AAAS
Ginger Pinholster
30 July 2013
Researchers must be able to freely exchange information, often across borders, to help uphold everyone's right to enjoy the benefits of science, said Frank William La Rue, United Nations (UN) Special Rapporteur on the promotion and protection of the right to freedom of opinion and expression. All human rights are interrelated, said La Rue, founder of the Center for Legal Action for Human Rights: After all, he noted, people cannot enjoy the benefits of potable water unless scientists can study how best to purify it. Such efforts require unencumbered scientific freedom of expression.
His remarks echoed comments offered by Michael H. Posner, U.S. Assistant Secretary of State, during an October 2012 event at AAAS. The right to share in scientific advancement and its benefits "simply cannot be realized without the climate of free expression that is essential to the unfettered thinking that produces scientific advancement in the first place," Posner's written remarks for that event stated.
Posner was addressing Article 27 of the Universal Declaration of Human Rights, which preceded Article 15 and has been fully embraced by the United States. Article 27 ensures everyone's right "to share in scientific advancement and its benefits."
In contrast, the international covenant that includes Article 15, adopted by the United Nations (UN) General Assembly in 1966 and ratified by 160 governments, has been signed but not yet ratified by the United States. However, La Rue's co-panelist E. William Colglazier, science and technology advisor to the U.S. Secretary of State, said that the United States, "as a policy matter," does uphold the "values and principles" of Article 15 — "envisioning a world that promotes the ability of everyone to share in scientific advancement and its benefits."
He cited a number of U.S.-supported programs that help promote productive international scientific cooperation. Those efforts include, as only a few examples, the Science Technology Innovation Expert Partnership, which links U.S. researchers with foreign audiences; the NeXXt Scholars Program, an effort to help young women from Muslim-majority countries as well as the United States to pursue undergraduate science-related degrees from U.S. women's colleges; and LAUNCH, which supports innovative approaches to global sustainability challenges.
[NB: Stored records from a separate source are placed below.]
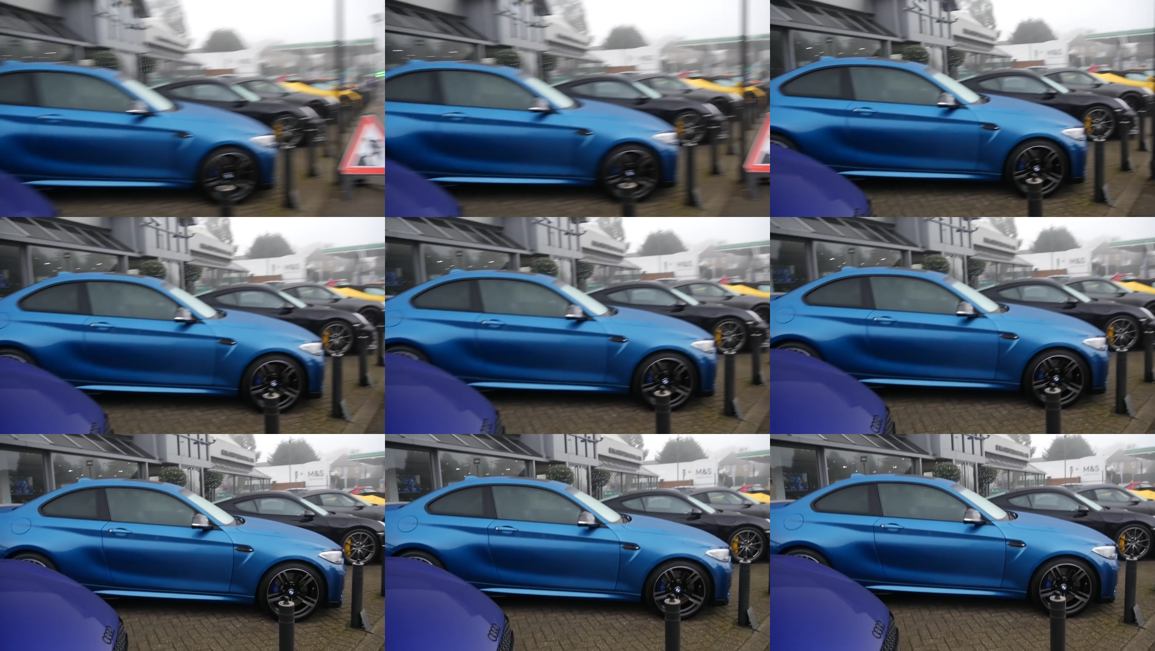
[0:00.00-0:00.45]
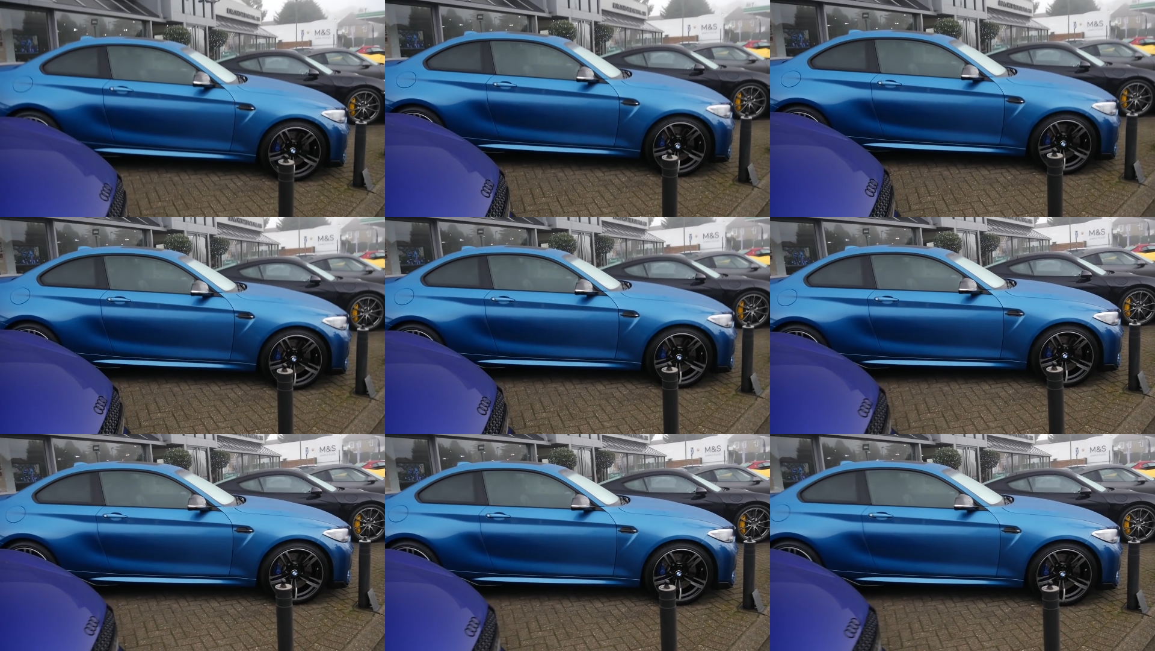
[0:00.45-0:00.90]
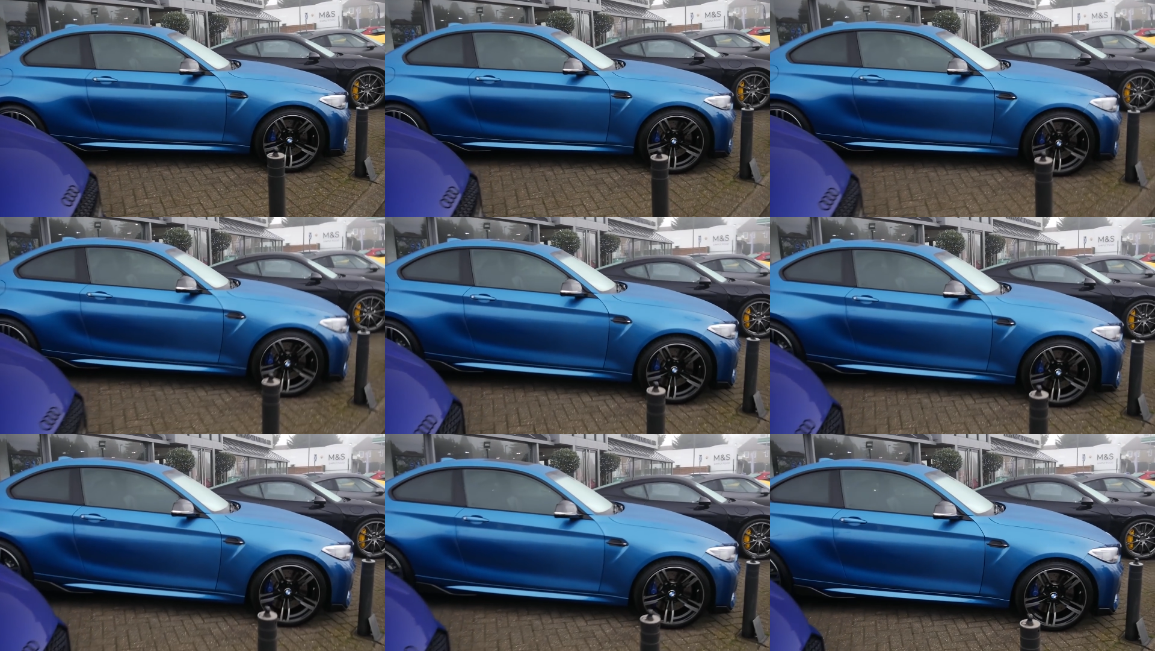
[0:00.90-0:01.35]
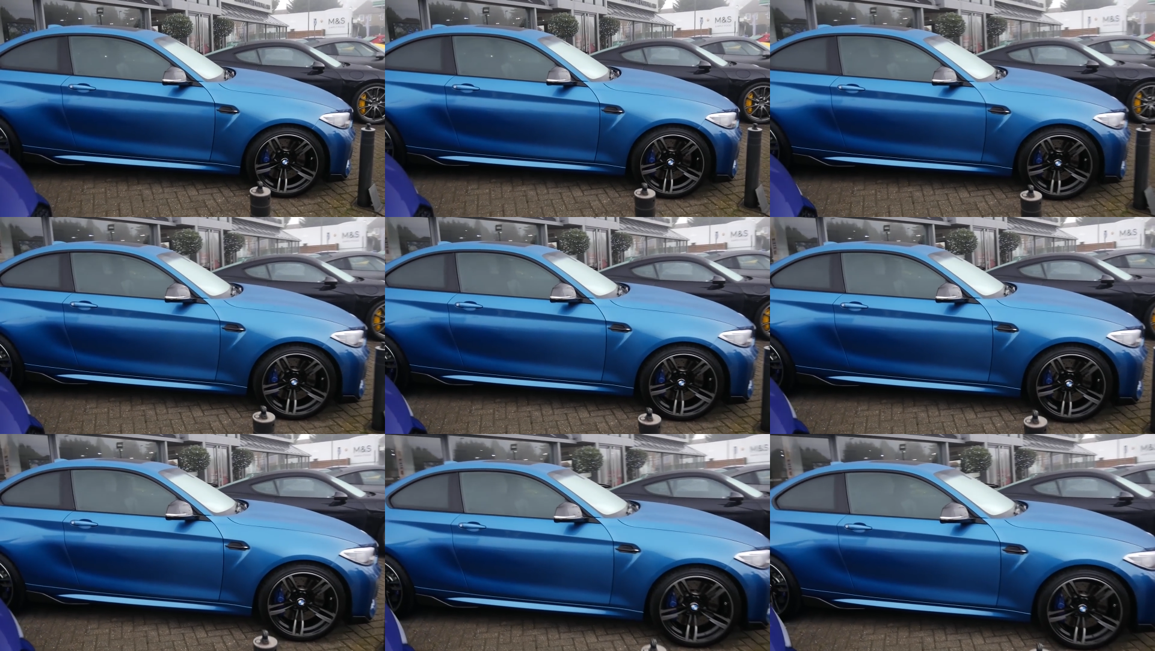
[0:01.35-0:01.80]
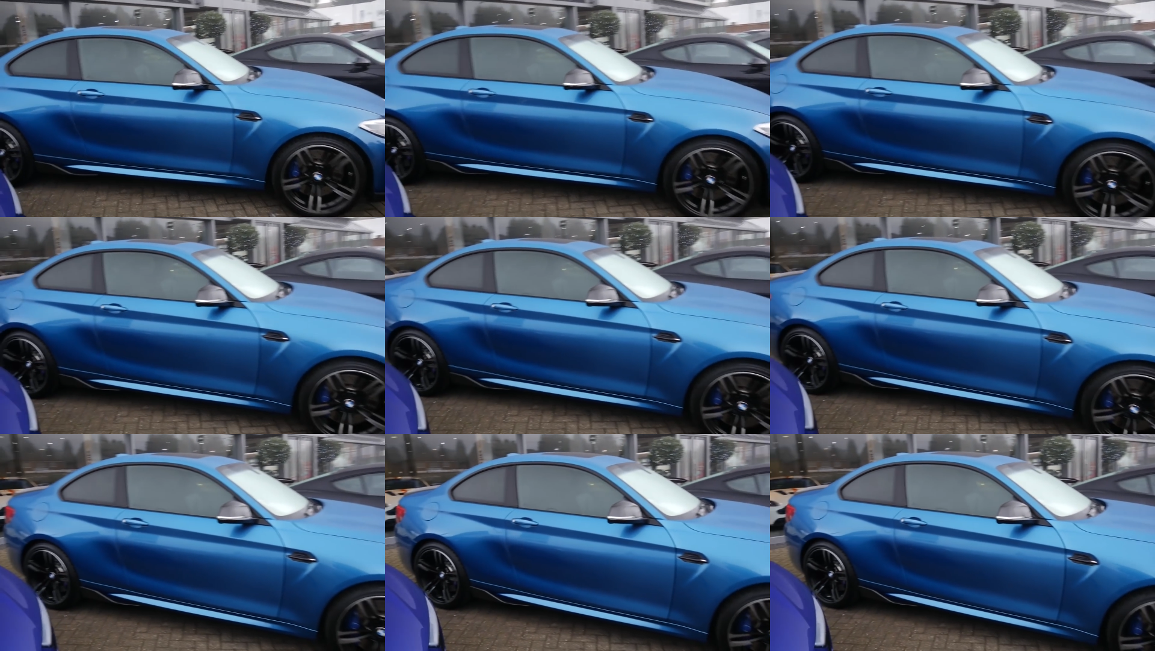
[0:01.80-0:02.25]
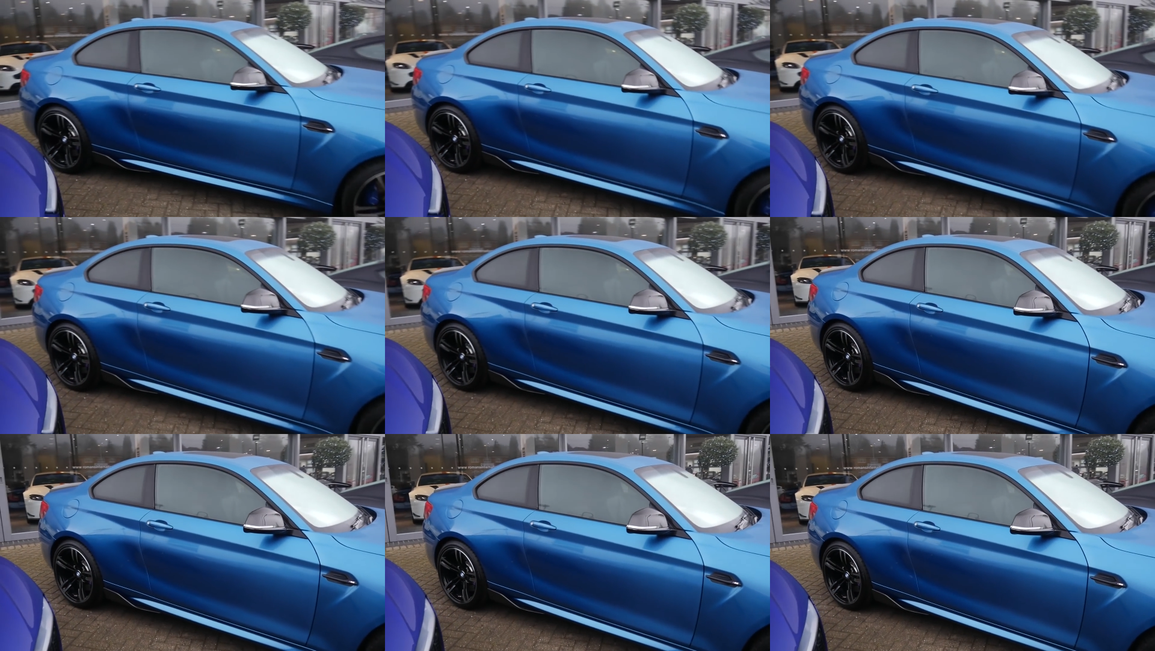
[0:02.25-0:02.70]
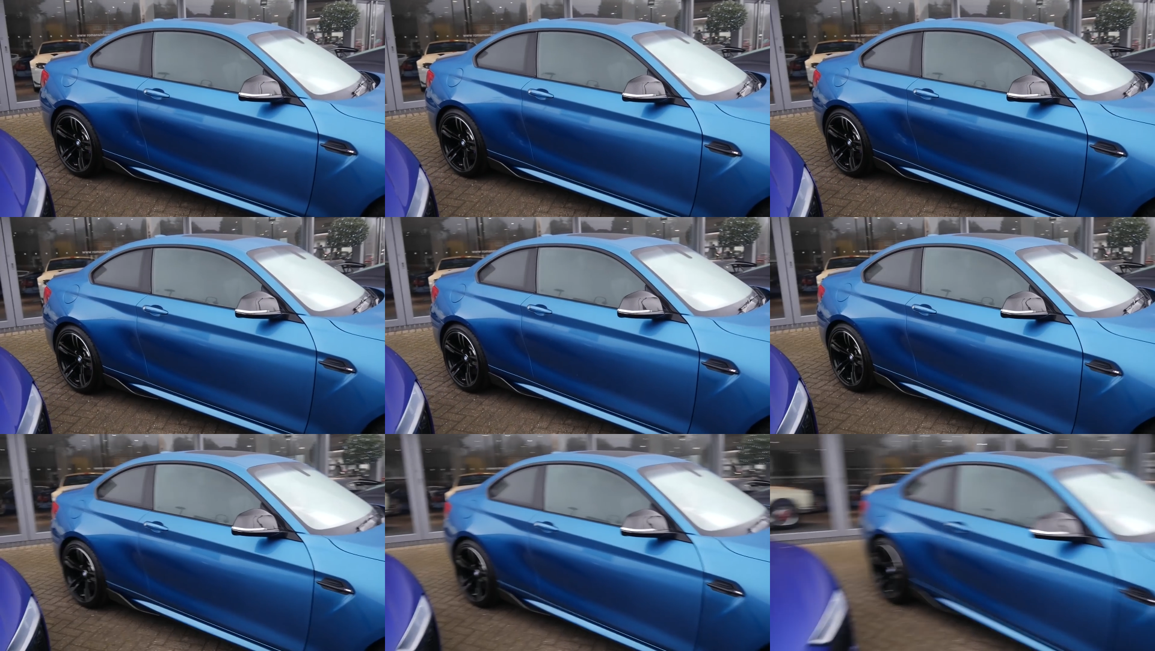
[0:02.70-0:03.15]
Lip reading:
(no speaker visible)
Colglazier noted that the United States must remain alert to the risk of new threats and security challenges. But, he added: "The United States has much to gain from global scientific engagement and from helping to develop more knowledge- and innovation-based societies around the world. Since knowledge is not a zero-sum game, all boats rise with the tide."
The AAAS Science and Human Rights Coalition has been working since 2009 to engage scientists and engineers in defining and advancing Article 15. In a 14 June 2013 article in Science, AAAS Associate Program Director Jessica Wyndham and co-author Audrey Chapman noted that key conceptual questions must be answered before Article 15 can be fully realized. For example, they asked, "What kind of infrastructure and policies are required to implement the right?" Wyndham said, after the 11 July event, that the International Covenant on Economic, Social and Cultural Rights recognizes an array of human rights, and while U.S. ratification seems unlikely for now, many of the principles contained in the treaty do currently and may increasingly inform U.S. policy and programs.
The AAAS Science and Human Rights Coalition is a network of scientific and engineering organizations that recognize a role for scientists and engineers in human rights. The Coalition is an activity of the association's Scientific Responsibility, Human Rights and Law program.